* [About this exercise] What is needed is an exact copy of every line from the one containing "Frames from a" through the end of the entries; please set it down without any pictures.

(Data records)

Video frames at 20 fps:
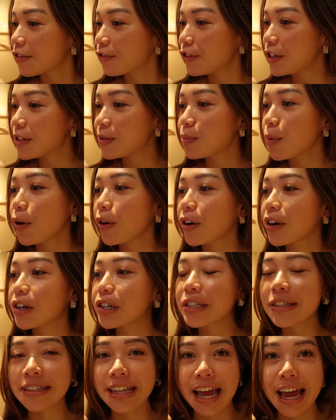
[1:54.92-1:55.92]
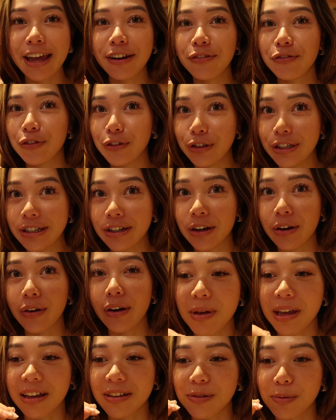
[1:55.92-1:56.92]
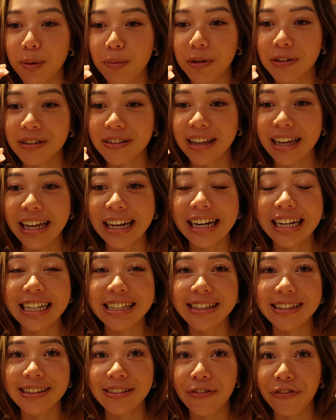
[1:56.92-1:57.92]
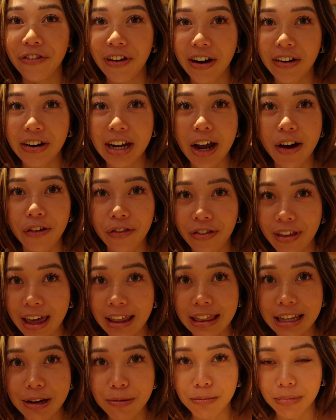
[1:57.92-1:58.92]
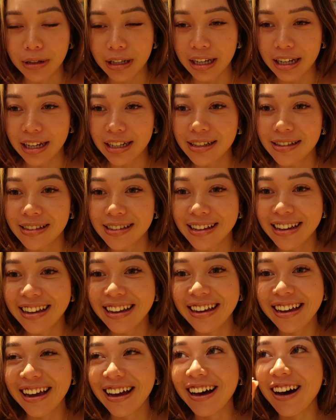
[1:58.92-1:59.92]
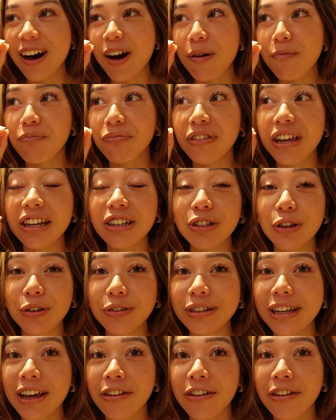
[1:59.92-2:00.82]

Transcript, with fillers: Fishmonger. stands This is a very authentic place. Um, they don't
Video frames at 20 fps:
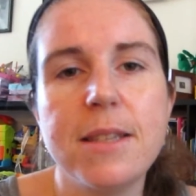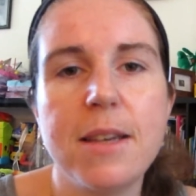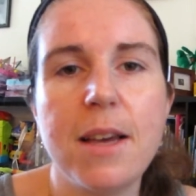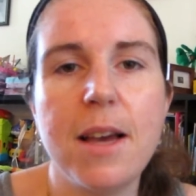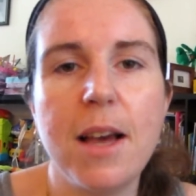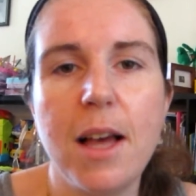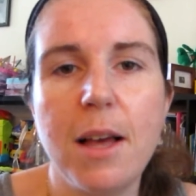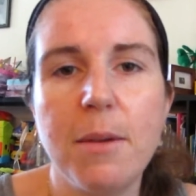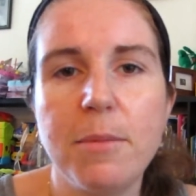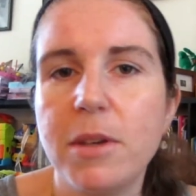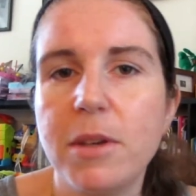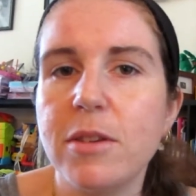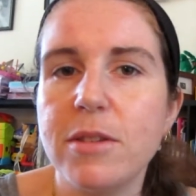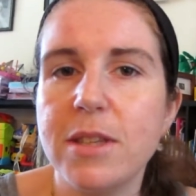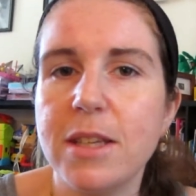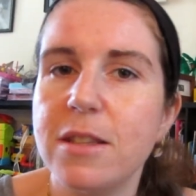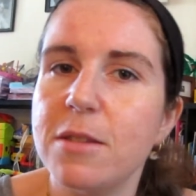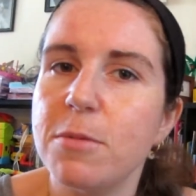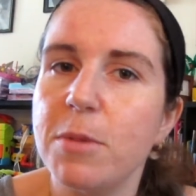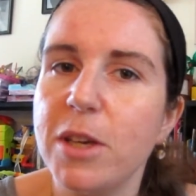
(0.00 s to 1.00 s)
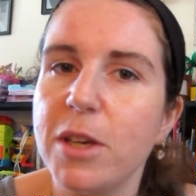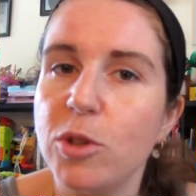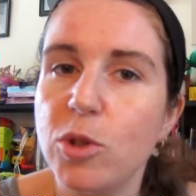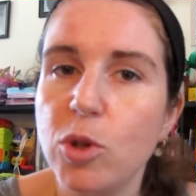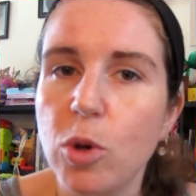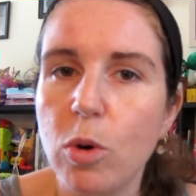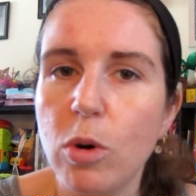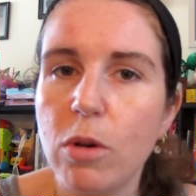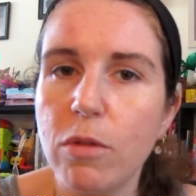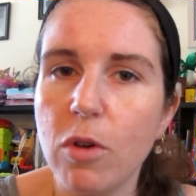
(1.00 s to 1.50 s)
because that's where you
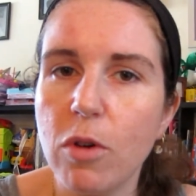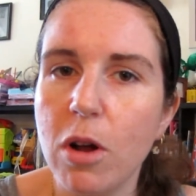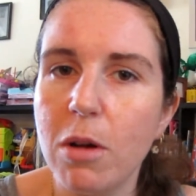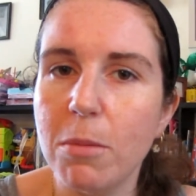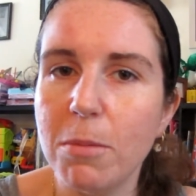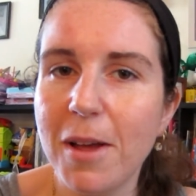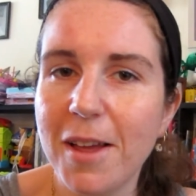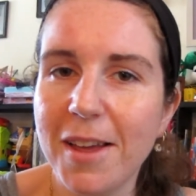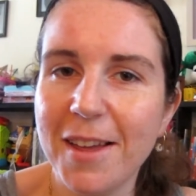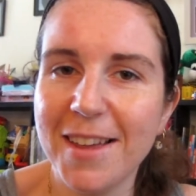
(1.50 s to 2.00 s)
talk from.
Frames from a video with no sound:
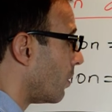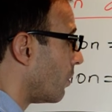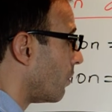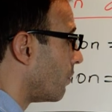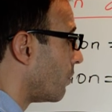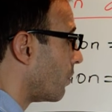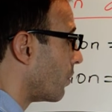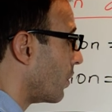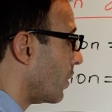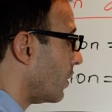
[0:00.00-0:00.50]

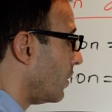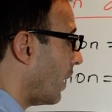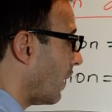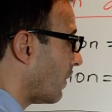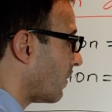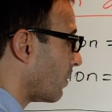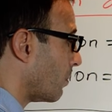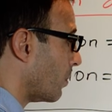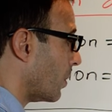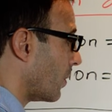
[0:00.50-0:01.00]
for the
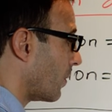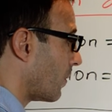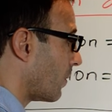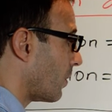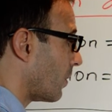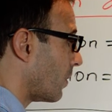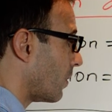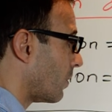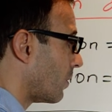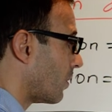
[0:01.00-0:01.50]
decimals.
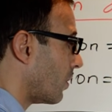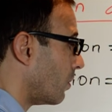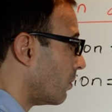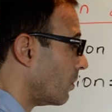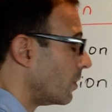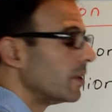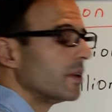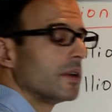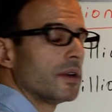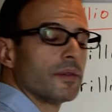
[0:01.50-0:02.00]
So,
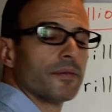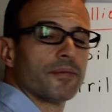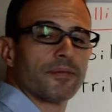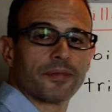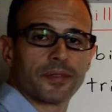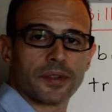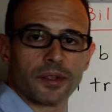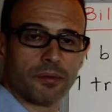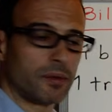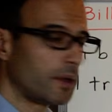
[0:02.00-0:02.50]

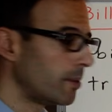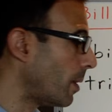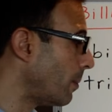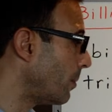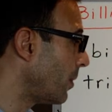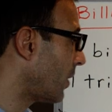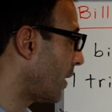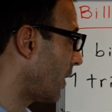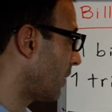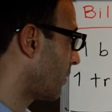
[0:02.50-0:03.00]

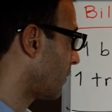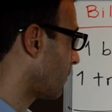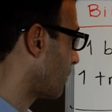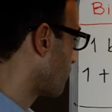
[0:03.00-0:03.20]
remember that.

* [Result]
Frames from a video with no sound:
[0:00.00-0:00.50]

[0:00.50-0:01.00]
for the
[0:01.00-0:01.50]
decimals.
[0:01.50-0:02.00]
So,
[0:02.00-0:02.50]

[0:02.50-0:03.00]

[0:03.00-0:03.20]
remember that.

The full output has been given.